Hundreds of millions of people visit emergency rooms every year in Pennsylvania and across the U.S. Many have a habit now of visiting ERs for primary care, and with hospitals closing down, ERs are becoming more crowded than ever. But one factor in this trend stands out above all others: the practice of boarding. This is important because overcrowding raises the risk for harmful delays in treatment and errors in diagnosis.
Boarding occurs when patients with a scheduled treatment are left to wait in the ER or out in the hallway until a hospital bed becomes available. In a 2007 report, the Institute of Medicine recognized that boarding was part of a nationwide crisis lowering the quality of care for ER patients. In 2016, two-thirds of hospitals admitted to boarding some of their patients for two hours or longer.
Not much has changed since 2007. Boarding continues as a practice largely for financial reasons. For example, hospitals covered by Medicare will prioritize procedures that have a higher reimbursement rate attached to them, such as invasive surgeries and elective procedures.
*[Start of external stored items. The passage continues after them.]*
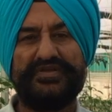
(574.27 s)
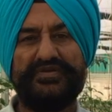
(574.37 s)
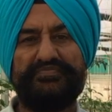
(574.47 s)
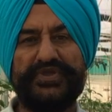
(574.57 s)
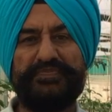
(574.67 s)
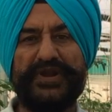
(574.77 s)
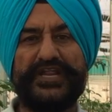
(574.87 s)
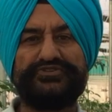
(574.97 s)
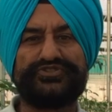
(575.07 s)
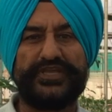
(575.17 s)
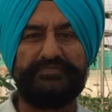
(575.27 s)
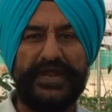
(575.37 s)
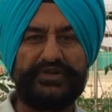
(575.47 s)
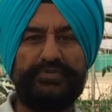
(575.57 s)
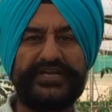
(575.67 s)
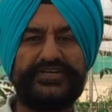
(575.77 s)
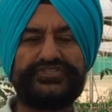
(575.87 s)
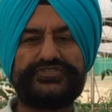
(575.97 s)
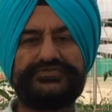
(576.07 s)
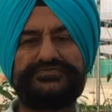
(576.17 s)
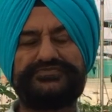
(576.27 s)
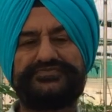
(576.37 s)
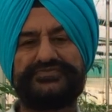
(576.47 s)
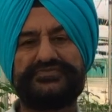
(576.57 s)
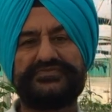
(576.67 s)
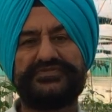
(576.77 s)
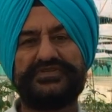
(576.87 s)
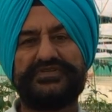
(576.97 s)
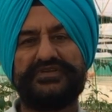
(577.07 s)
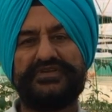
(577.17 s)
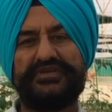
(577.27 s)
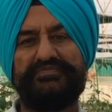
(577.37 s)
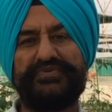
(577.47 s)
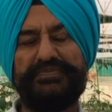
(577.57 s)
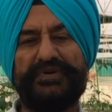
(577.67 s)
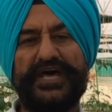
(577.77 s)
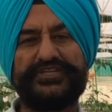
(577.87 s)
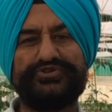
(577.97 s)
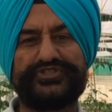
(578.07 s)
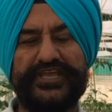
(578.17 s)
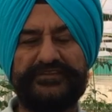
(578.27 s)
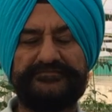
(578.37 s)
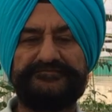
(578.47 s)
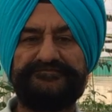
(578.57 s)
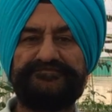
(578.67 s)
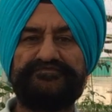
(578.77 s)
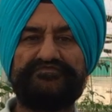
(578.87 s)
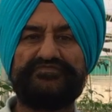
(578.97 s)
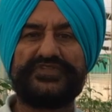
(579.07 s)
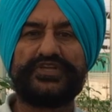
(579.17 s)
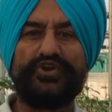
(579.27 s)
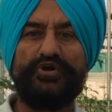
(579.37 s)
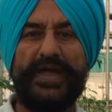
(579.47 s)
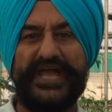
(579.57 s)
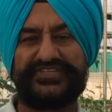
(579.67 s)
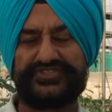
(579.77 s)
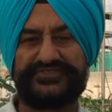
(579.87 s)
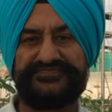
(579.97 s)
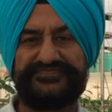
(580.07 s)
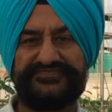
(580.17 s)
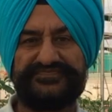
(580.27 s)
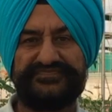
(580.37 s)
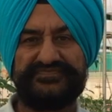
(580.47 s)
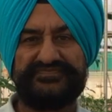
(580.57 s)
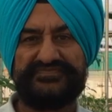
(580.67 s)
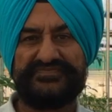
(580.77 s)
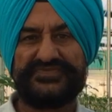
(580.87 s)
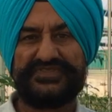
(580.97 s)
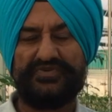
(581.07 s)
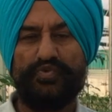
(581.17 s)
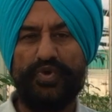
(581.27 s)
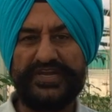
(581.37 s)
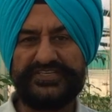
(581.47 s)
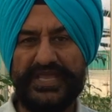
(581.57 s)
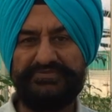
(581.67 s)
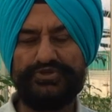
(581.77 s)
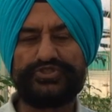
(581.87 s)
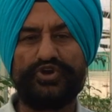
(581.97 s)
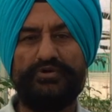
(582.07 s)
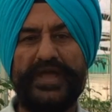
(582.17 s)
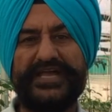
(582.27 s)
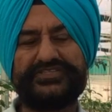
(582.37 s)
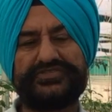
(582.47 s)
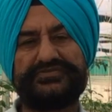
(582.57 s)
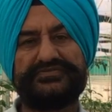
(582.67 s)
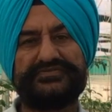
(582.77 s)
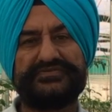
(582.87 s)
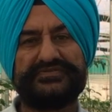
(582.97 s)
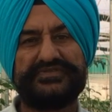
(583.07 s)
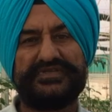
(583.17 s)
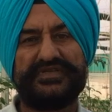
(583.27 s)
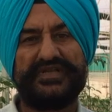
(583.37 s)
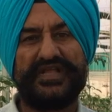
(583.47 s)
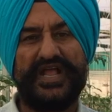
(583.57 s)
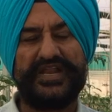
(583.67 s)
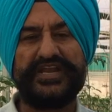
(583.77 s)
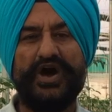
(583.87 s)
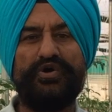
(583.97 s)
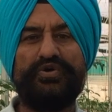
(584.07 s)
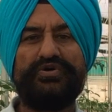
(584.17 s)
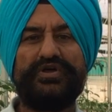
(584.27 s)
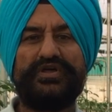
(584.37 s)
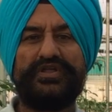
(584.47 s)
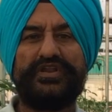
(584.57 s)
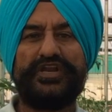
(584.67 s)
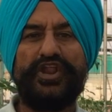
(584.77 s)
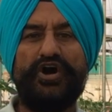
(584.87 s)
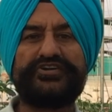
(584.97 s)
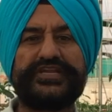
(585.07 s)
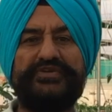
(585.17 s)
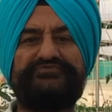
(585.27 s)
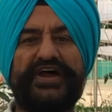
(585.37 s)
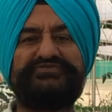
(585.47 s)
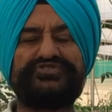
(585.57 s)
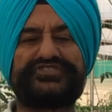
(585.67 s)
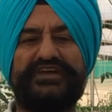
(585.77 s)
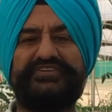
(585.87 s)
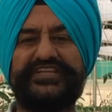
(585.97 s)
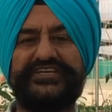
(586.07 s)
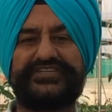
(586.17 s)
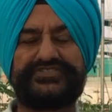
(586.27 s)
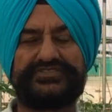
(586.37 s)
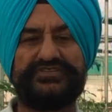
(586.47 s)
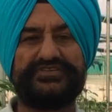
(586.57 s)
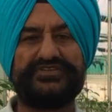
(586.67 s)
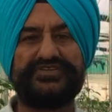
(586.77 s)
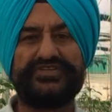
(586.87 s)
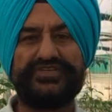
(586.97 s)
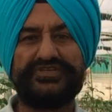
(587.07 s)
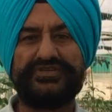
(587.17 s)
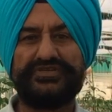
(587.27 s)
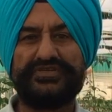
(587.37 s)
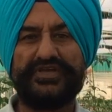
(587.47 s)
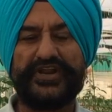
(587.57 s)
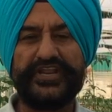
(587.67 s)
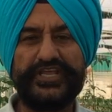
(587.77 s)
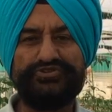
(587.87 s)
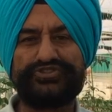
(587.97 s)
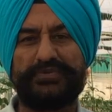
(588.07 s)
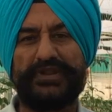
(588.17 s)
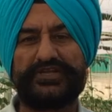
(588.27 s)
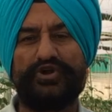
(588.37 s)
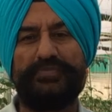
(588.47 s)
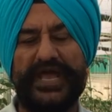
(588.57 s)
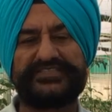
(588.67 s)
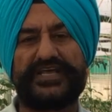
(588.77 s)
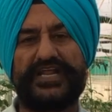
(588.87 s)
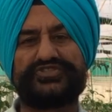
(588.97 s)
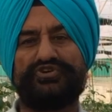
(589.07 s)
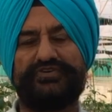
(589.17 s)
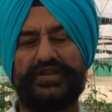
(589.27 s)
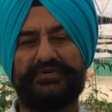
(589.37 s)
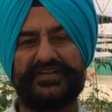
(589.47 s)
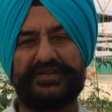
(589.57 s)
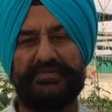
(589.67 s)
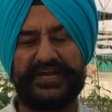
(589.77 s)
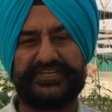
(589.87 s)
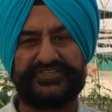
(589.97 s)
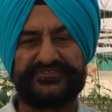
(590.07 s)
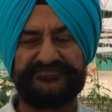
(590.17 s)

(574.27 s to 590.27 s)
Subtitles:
people are using bateau buckets, people are using grow bags, one time use grow bags, and now long time 5 to 7 years reusable grow bags are also available in the market.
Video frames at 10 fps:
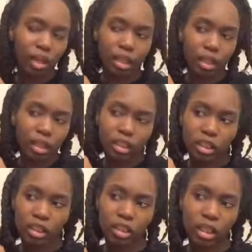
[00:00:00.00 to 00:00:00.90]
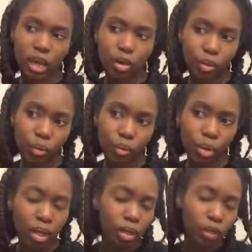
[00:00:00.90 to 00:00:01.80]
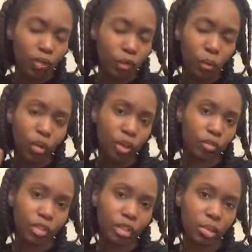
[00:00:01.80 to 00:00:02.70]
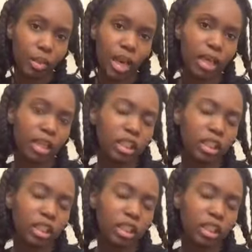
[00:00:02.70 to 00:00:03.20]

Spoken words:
Like, they shouldn't settle for working for somebody. They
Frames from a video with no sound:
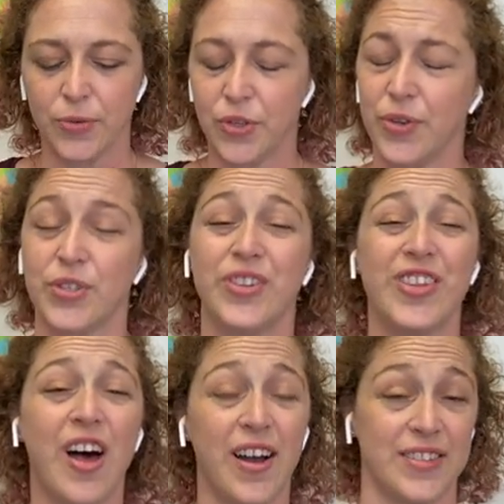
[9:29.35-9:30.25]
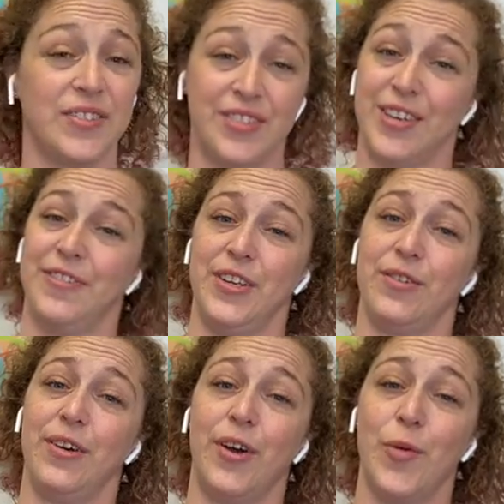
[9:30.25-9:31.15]
So there's lots of stuff that you
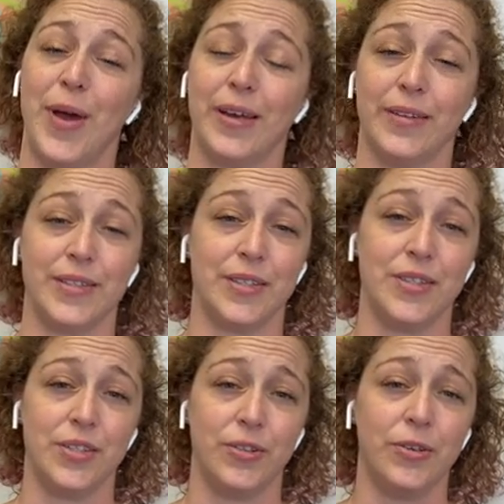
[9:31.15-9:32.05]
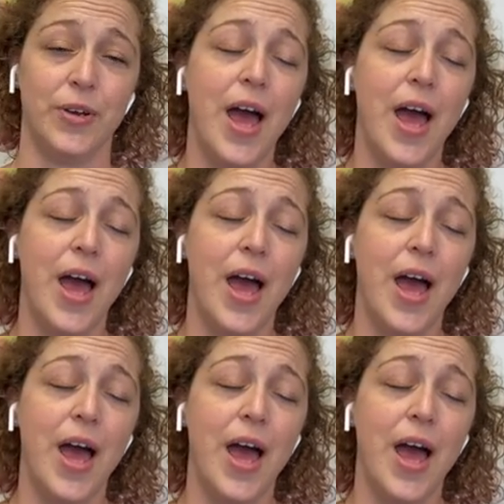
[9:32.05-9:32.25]
can go back and listen to.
The specialists in these fields get greater leeway in scheduling, making it harder for ER patients to schedule a time for the less lucrative treatment that they require.
Whatever the situation might be like at a hospital, doctors are expected to live up to a generally accepted standard of care. When they fail to do this and make an error that harms a patient, that patient may pursue a medical malpractice case. It might be hard to prove negligence and then link it to the injuries, so victims, or their families if victims are physically or mentally incapacitated, may want to consult an attorney. An attorney may handle negotiations on behalf of the patient or their family.